(Work task):
Transcribe the following records exactly, images excluded.

Supplied material START

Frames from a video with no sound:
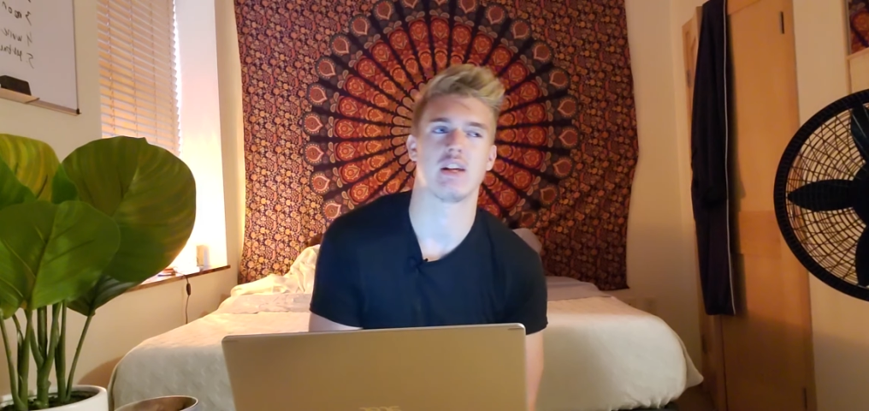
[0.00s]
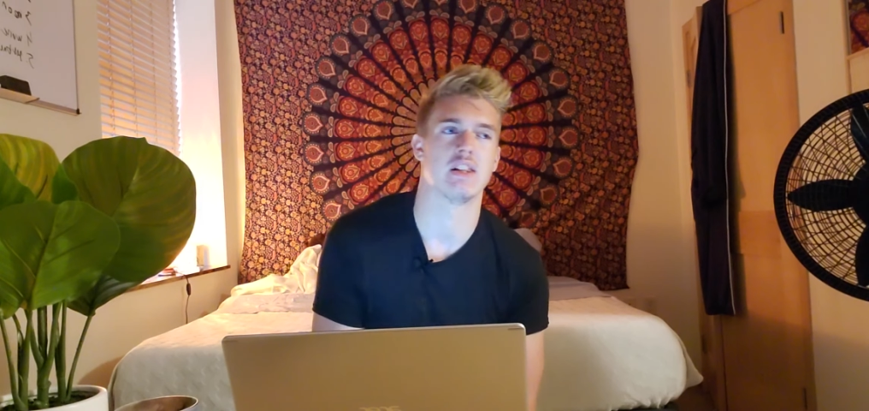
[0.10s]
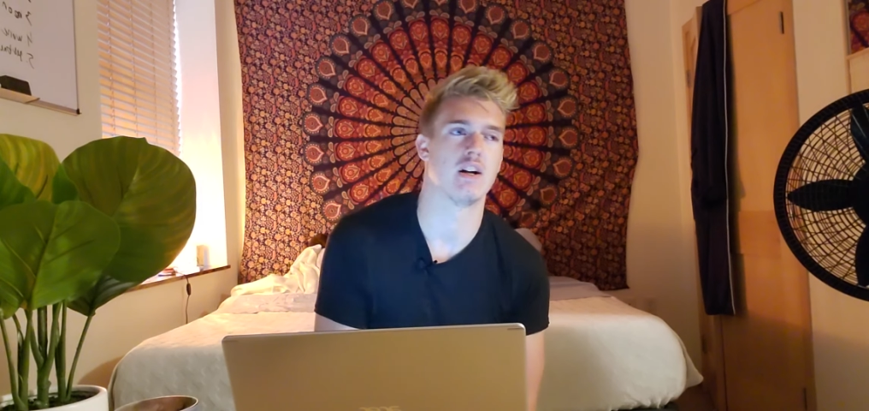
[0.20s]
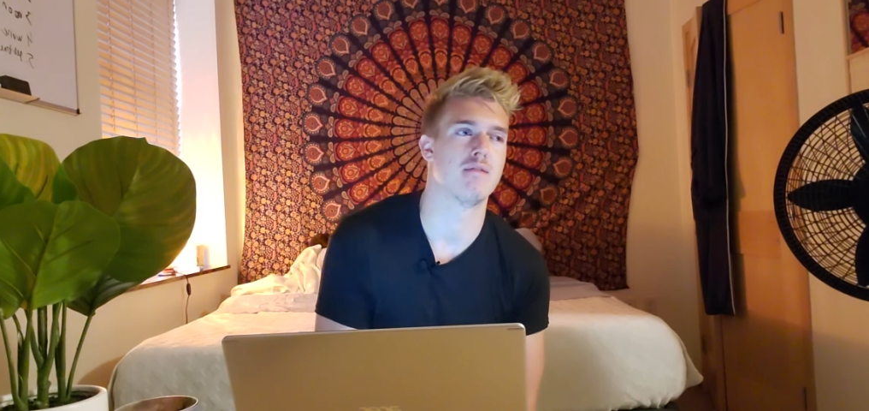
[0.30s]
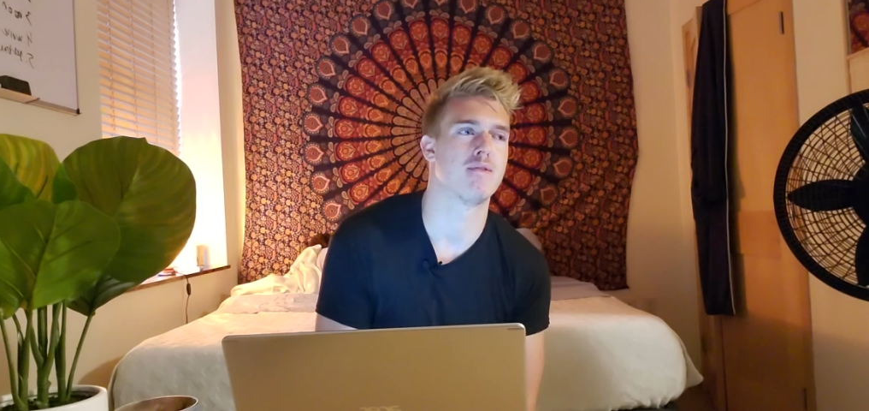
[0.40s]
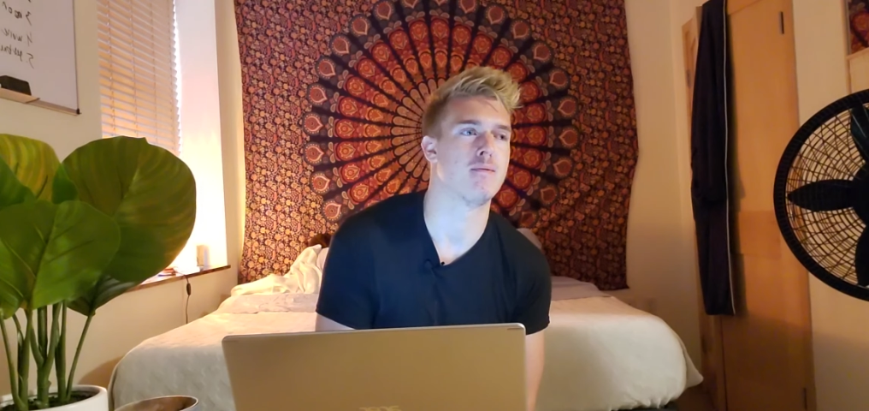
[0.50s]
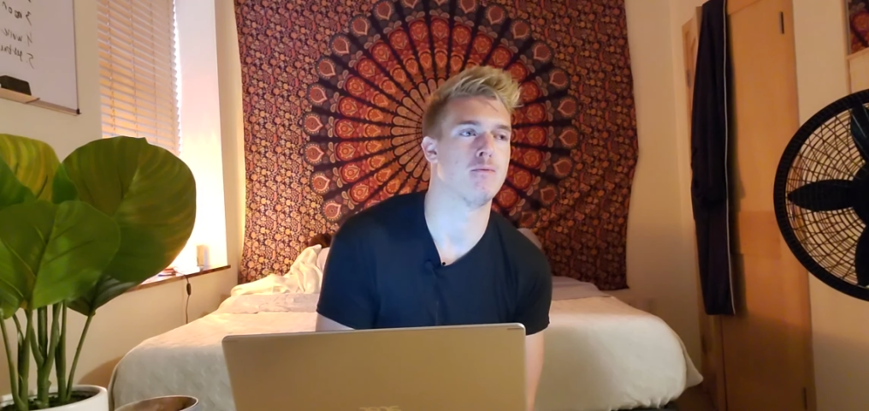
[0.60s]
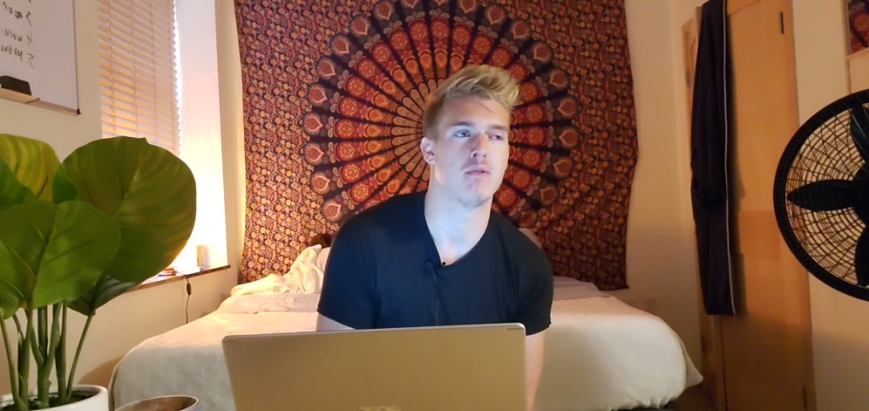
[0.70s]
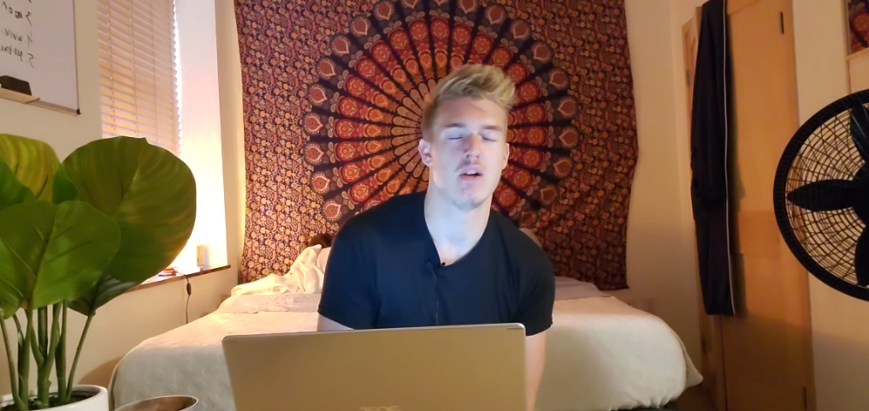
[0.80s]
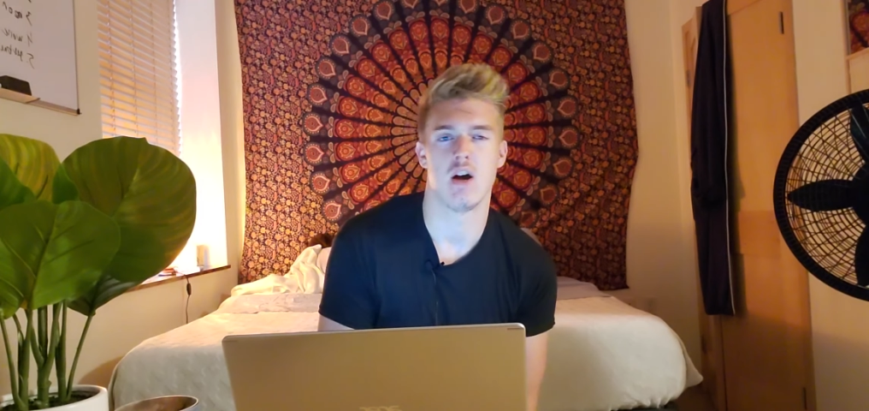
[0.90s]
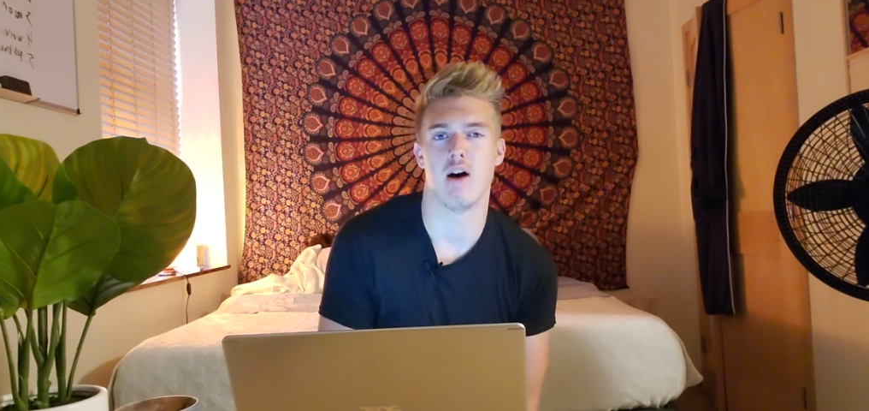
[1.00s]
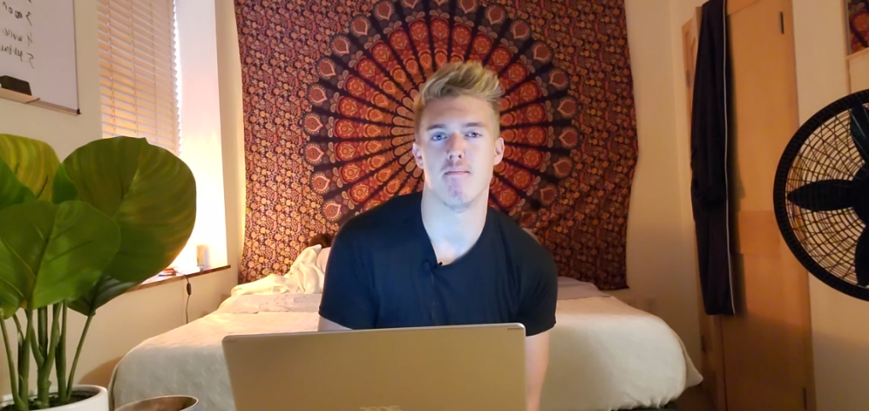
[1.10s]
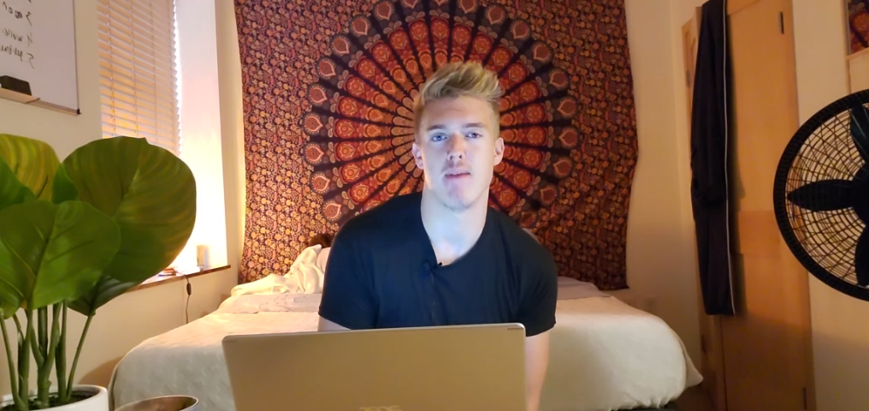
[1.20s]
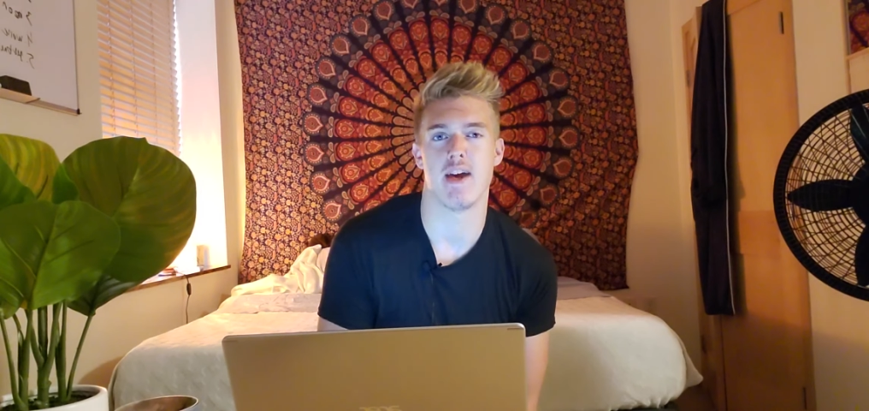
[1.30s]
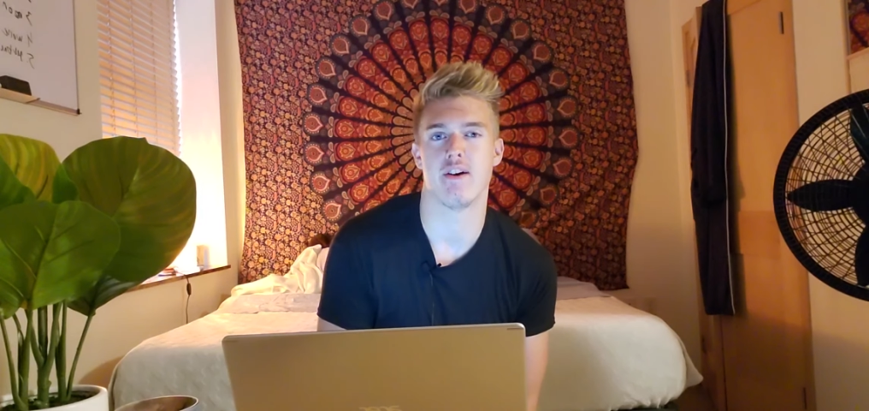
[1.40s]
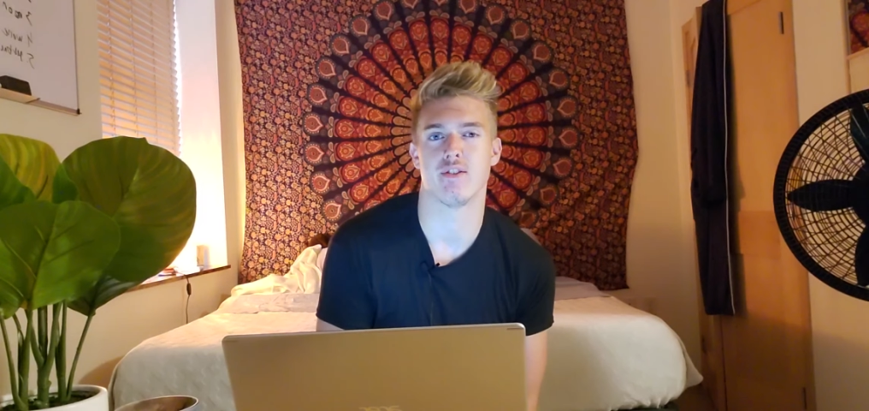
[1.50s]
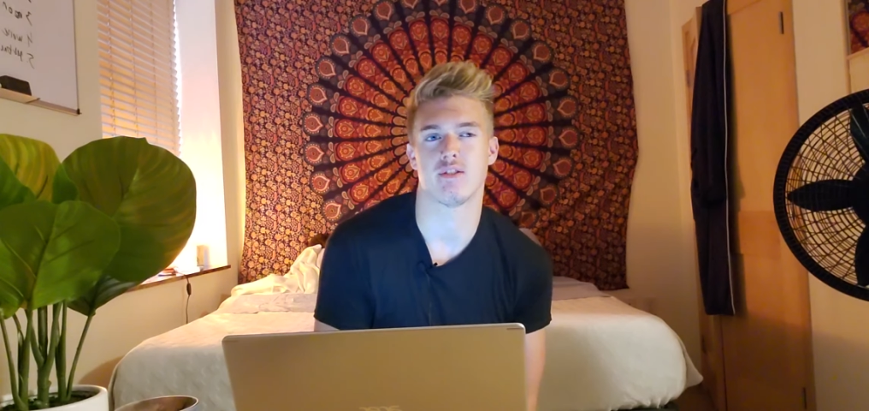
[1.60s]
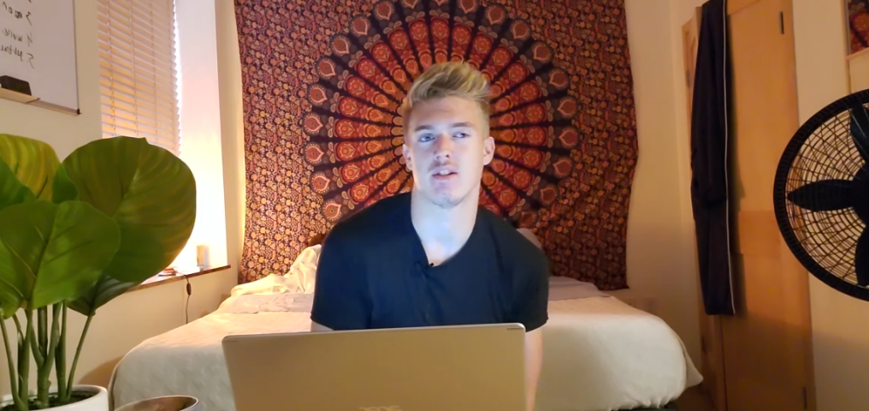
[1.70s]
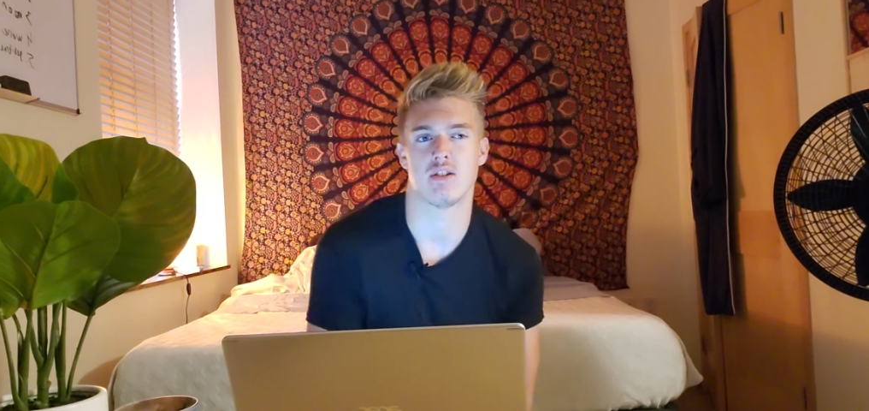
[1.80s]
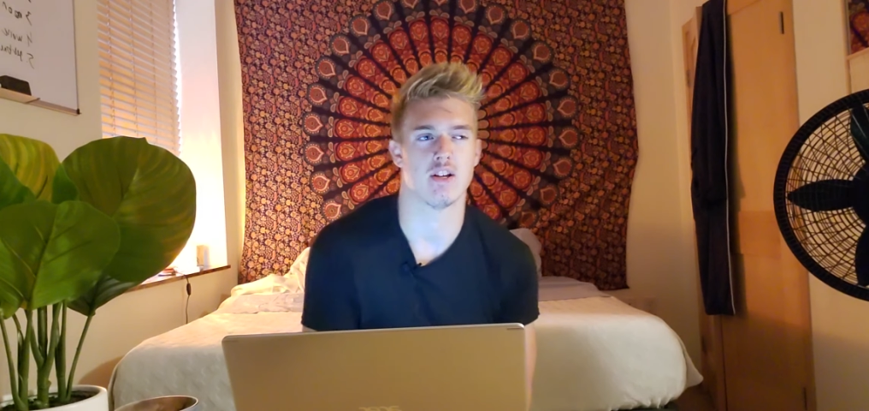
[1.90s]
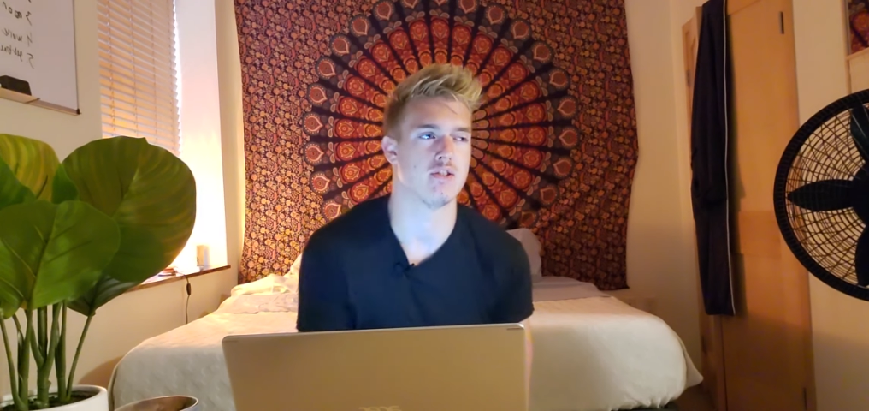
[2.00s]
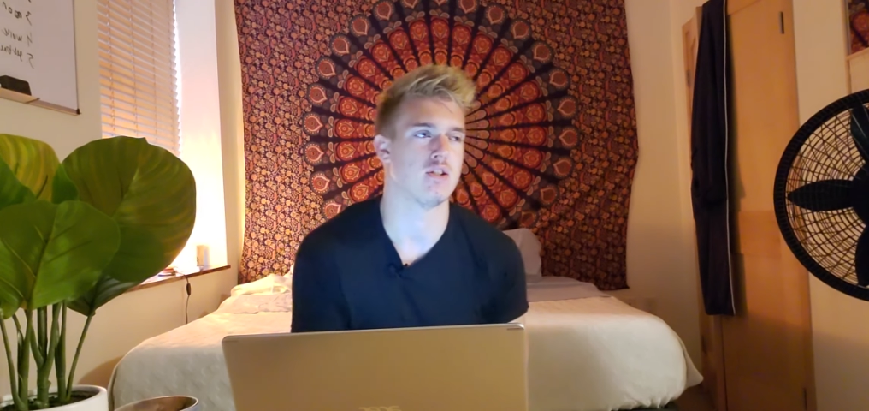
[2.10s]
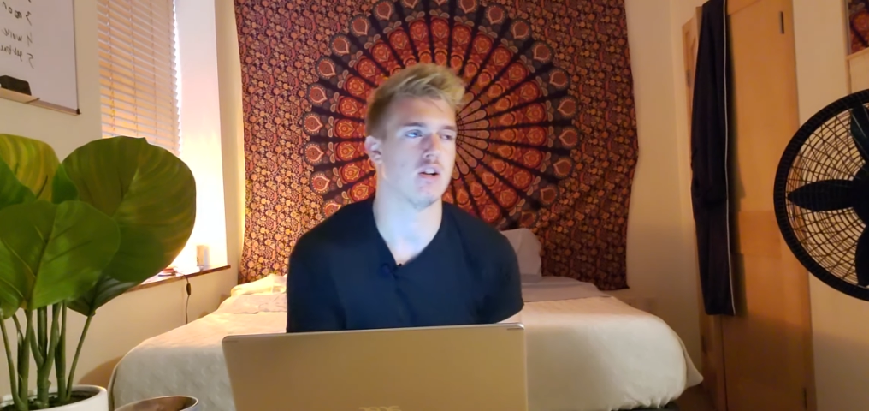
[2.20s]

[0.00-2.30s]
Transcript: learn from a male, such as,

Supplied material END

(The answer):
Frames from a video with no sound:
[0.00s]
[0.10s]
[0.20s]
[0.30s]
[0.40s]
[0.50s]
[0.60s]
[0.70s]
[0.80s]
[0.90s]
[1.00s]
[1.10s]
[1.20s]
[1.30s]
[1.40s]
[1.50s]
[1.60s]
[1.70s]
[1.80s]
[1.90s]
[2.00s]
[2.10s]
[2.20s]

[0.00-2.30s]
Transcript: learn from a male, such as,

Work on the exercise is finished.